According to Ars Technica, “The same company that exclusively manufacturers the Stingray — Florida-based Harris Corporation — has for years been selling government agencies an entire range of secretive mobile phone surveillance technologies from a catalogue that it conceals from the public on national security grounds.”

For the Silicon Valley situation, the San Francisco Chronicle explained, “The device is said to mimic a cell tower, allowing authorities to track cellphones and pinpoint their location.” Stingray equipment ran a tab of over $500,000 — costs that could be covered by Homeland Security grants acquired by the county two years ago.

Skepticism on the Board of Supervisors has contributed to cops’ sense of urgency. Supervisor Sen. Joe Simitian, a former state senator, told the Contra Costa Times he knew about the potential Stingray deal since December. “I’m a little disappointed if they’re trying to hurry this up because the grant is going to expire,” he said. “It would have been nice to have been told about this a year ago.”

Stingray technology is already used in Alameda County and the cities of San Jose and San Francisco, with agencies around the San Diego and Los Angeles areas also getting into the act. But Simitian has spoken out about the value of more internal deliberation and resident input, criticizing Santa Clara sheriffs for holding a single, brief public meeting on the matter.

Legal questions

Challenges to Santa Clara’s plans haven’t just focused on the technology itself. Although some federal legislators have recently reintroduced a bill designed to bring some constraints to how cellphones can be monitored, for now police departments have enjoyed wide latitude in choosing how to proceed.

In Congress, the Geolocation Privacy and Surveillance Act was recently rolled out by a bipartisan group including Sen. Ron Wyden, D-Ore., and Sen. Mark Kirk, R-Ill. Designed to protect individuals’ cellphones from excessive intrusion by law enforcement or others, the act would require a warrant from police before using technology like Stingray to track locations.

“GPS data can be a valuable tool for law enforcement,” said Wyden in a statement, “but our laws need to keep up with technology and set out exactly when and how the government can collect Americans’ electronic location data.”

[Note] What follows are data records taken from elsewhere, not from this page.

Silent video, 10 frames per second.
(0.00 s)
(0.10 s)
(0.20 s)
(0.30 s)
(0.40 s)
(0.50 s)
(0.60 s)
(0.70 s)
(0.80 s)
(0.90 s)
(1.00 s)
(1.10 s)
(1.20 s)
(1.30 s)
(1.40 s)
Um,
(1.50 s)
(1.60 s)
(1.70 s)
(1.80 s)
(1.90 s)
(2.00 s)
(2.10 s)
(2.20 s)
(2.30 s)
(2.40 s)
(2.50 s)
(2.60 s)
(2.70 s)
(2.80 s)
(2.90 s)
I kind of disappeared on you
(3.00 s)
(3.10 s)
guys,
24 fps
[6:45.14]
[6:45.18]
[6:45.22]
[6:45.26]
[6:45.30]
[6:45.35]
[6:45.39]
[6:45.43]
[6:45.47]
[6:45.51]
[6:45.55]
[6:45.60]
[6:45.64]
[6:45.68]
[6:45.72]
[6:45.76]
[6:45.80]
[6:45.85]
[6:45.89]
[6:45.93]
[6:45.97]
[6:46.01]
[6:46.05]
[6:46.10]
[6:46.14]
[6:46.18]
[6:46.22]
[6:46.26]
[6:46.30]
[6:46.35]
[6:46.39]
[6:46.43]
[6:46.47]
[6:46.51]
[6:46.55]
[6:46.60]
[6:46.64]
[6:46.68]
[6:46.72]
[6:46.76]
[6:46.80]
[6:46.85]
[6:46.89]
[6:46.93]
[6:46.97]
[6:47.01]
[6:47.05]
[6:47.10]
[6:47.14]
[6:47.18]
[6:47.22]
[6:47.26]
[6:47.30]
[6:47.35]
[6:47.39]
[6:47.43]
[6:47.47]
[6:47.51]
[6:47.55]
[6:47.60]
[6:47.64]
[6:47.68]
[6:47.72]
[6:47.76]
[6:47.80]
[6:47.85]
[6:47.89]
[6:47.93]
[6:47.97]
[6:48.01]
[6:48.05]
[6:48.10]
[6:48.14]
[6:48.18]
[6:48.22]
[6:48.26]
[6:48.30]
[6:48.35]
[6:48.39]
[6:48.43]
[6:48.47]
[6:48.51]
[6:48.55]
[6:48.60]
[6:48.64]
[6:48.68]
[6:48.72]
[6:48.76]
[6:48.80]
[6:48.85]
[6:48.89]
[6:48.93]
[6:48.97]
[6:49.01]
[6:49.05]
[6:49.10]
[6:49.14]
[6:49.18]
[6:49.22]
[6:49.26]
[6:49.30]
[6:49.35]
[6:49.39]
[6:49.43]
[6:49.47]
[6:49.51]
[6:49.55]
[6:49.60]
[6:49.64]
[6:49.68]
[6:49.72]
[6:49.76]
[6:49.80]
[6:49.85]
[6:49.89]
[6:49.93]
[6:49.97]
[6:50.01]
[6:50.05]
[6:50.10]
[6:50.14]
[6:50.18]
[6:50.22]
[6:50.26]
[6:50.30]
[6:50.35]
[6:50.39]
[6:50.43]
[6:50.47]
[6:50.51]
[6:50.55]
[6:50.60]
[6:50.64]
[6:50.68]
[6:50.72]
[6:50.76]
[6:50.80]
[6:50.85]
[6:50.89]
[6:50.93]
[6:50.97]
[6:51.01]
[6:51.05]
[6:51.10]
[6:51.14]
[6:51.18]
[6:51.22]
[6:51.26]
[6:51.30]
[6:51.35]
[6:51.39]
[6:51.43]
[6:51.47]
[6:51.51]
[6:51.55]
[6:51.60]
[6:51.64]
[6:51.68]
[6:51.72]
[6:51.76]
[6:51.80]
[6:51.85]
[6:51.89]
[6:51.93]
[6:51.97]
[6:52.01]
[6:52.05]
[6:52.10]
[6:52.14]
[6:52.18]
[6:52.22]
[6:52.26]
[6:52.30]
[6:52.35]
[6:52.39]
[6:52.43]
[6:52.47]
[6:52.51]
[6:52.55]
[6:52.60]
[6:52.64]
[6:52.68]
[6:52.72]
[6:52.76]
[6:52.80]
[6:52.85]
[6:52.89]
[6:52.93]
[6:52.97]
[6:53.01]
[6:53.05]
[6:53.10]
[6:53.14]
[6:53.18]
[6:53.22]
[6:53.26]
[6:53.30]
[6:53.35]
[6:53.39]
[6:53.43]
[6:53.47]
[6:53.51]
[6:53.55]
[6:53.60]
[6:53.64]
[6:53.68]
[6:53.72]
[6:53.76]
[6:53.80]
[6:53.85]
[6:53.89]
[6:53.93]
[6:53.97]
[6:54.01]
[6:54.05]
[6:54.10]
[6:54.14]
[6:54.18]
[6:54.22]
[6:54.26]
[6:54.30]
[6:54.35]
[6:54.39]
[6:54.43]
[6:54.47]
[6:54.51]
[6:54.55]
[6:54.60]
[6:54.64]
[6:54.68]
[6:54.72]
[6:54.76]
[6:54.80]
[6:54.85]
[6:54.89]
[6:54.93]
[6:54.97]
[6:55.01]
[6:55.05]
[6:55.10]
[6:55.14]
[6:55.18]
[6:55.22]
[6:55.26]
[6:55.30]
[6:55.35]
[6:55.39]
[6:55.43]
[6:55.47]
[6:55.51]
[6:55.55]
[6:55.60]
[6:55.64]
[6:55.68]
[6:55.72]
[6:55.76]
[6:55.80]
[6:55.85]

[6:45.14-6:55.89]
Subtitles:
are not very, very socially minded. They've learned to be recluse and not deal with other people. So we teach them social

Santa Clara sheriffs, meanwhile, have tried to frame their broader approach in reasonable terms. The sheriff’s office announced its intended use of stingray technology “triangulates on a mobile phone only, and does not monitor, eavesdrop, or intercept conversations or data such as texts,” Ars Technica reported.

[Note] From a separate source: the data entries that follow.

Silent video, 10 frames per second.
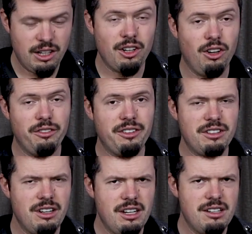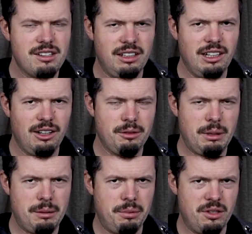can often tell a lot
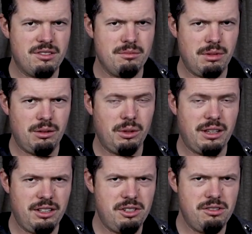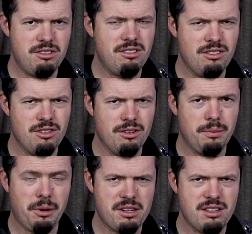about a person by what they choose to
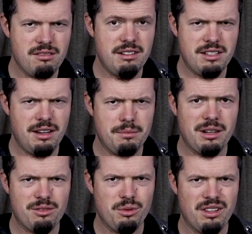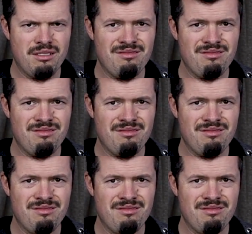press their reset button with.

According to the Chronicle, Sheriff Smith tried to emphasize the potential benefits to allowing her office to set limits on its own:

“Smith … said the device will be used only ‘to acquire criminal-activity data to aid in apprehension and prosecution,’ and not to ‘observe community members.’ She said the device could help her deputies — and officers from other nearby agencies — find missing people and victims of human trafficking.

“But the department has no finalized policy for using the technology, and officials do not plan to seek public approval of a policy when it is completed.”

Changing expectations

That put California’s longstanding privacy and civil liberty advocates up in arms. “Because Stingrays are capable of dragnet secretive surveillance, they raise serious privacy issues and necessitate robust oversight by citizens, elected leaders and the judiciary,” wrote Matt Cagle of the American Civil Liberties Union. “The ‘just trust us’ approach to surveillance doesn’t cut it, especially when the surveillance is close to home. Yet the public’s ability to learn about and debate surveillance technology should not depend on the good will of law enforcement agencies – it should be incorporated into our democratic processes.”

Pending legislation, however, expectations for change have been blunted by events at the federal level.

As the Wall Street Journal reported, for years the U.S. Department of Justice has been using Stingray technology in a once-secret airborne surveillance program.